Task: Give again, exactly as written, each line of the material below starting at the line that contains "[00:00:01.00 to 00:00:02.00]" and ending at the line that contains "Transcript: It's gonna help with excess shine". Both ends count, and no other line does.

= Beginning of Section =

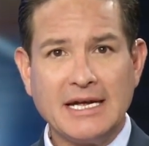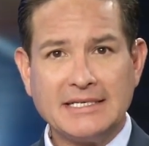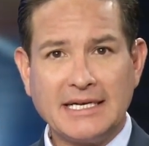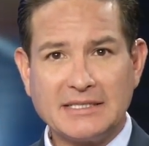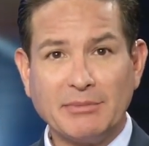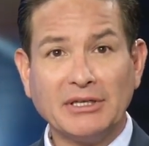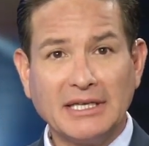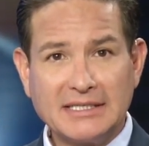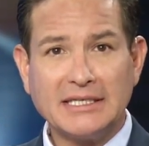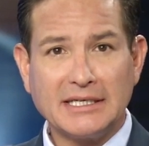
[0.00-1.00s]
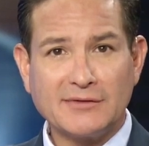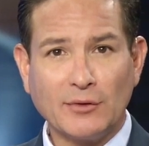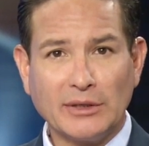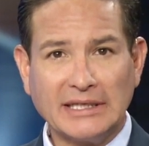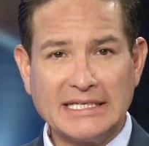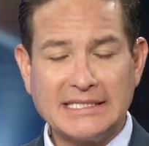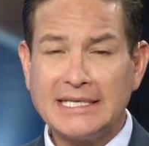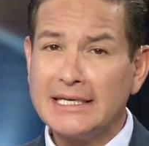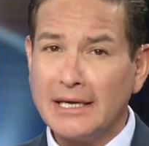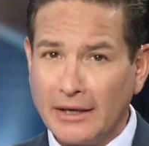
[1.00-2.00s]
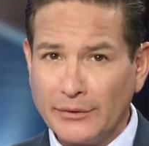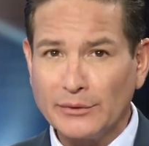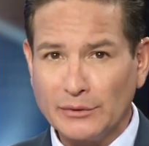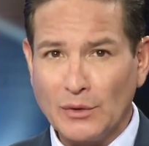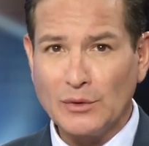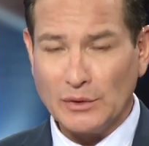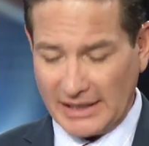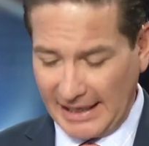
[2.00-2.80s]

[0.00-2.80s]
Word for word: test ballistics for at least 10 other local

= End of Section =
= Beginning of Section =

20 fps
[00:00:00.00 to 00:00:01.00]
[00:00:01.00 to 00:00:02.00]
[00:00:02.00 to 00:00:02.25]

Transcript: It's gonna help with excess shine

= End of Section =

Answer for the task:
[00:00:01.00 to 00:00:02.00]
[00:00:02.00 to 00:00:02.25]

Transcript: It's gonna help with excess shine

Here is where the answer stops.